_What the exercise asks_.
Retype all of the listing exactly, with no pictures.

_Dataset content_.

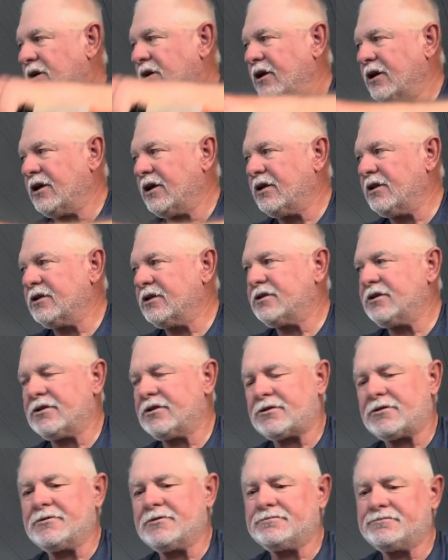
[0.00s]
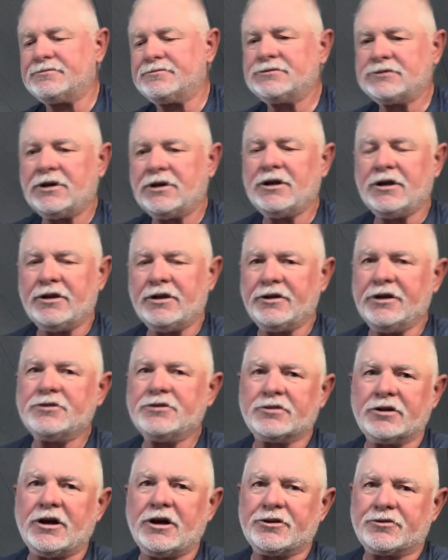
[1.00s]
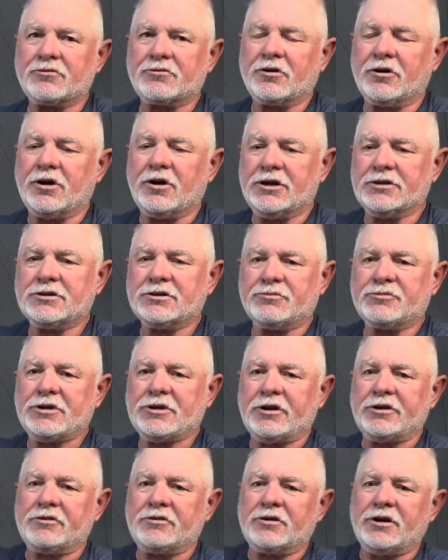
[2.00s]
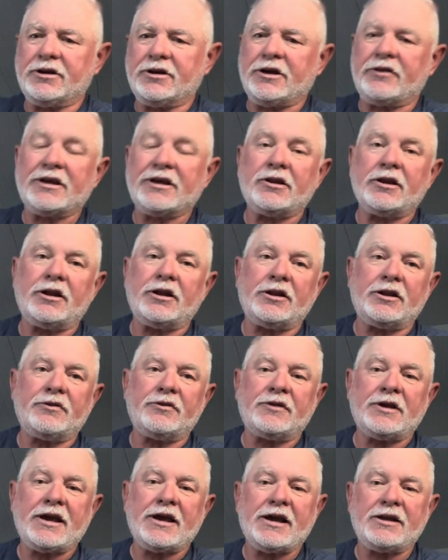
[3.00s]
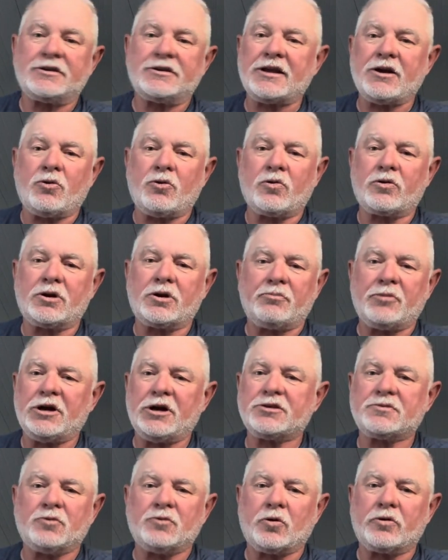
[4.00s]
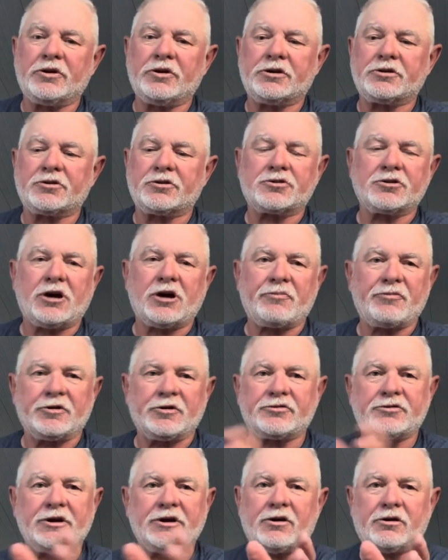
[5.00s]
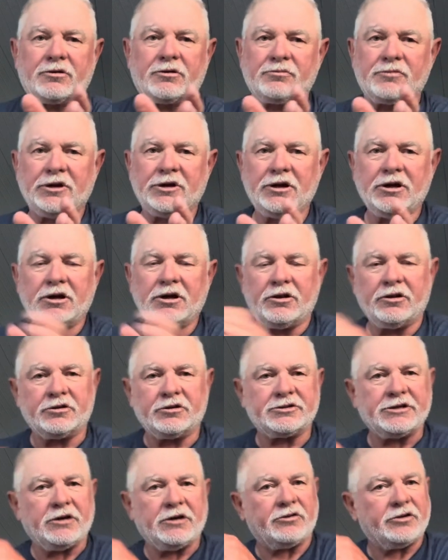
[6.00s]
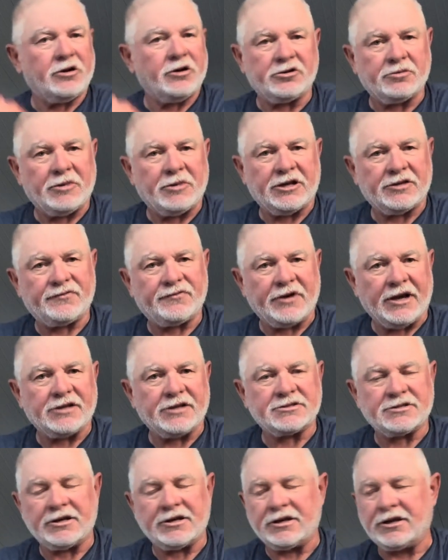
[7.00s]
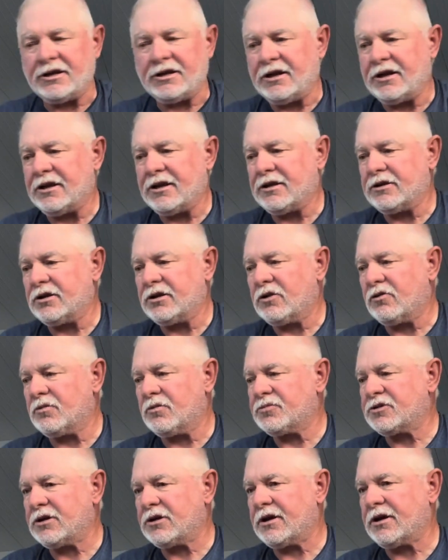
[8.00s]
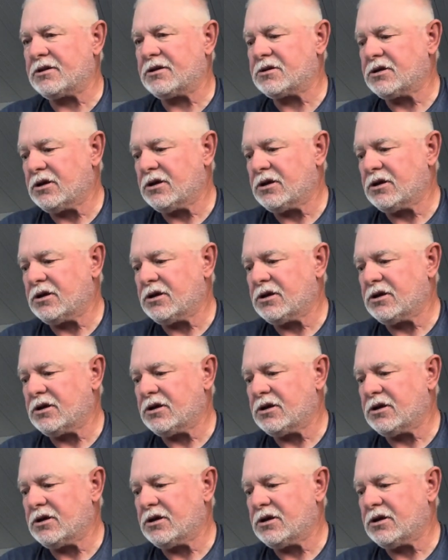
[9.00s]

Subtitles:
And it's just, these are nice rods, I'm telling you right now. They just ordered a bunch more there at the shop. They're selling those about as fast as they can get in, you know what I'm saying?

_Answer box_.
[0.00s]
[1.00s]
[2.00s]
[3.00s]
[4.00s]
[5.00s]
[6.00s]
[7.00s]
[8.00s]
[9.00s]

Subtitles:
And it's just, these are nice rods, I'm telling you right now. They just ordered a bunch more there at the shop. They're selling those about as fast as they can get in, you know what I'm saying?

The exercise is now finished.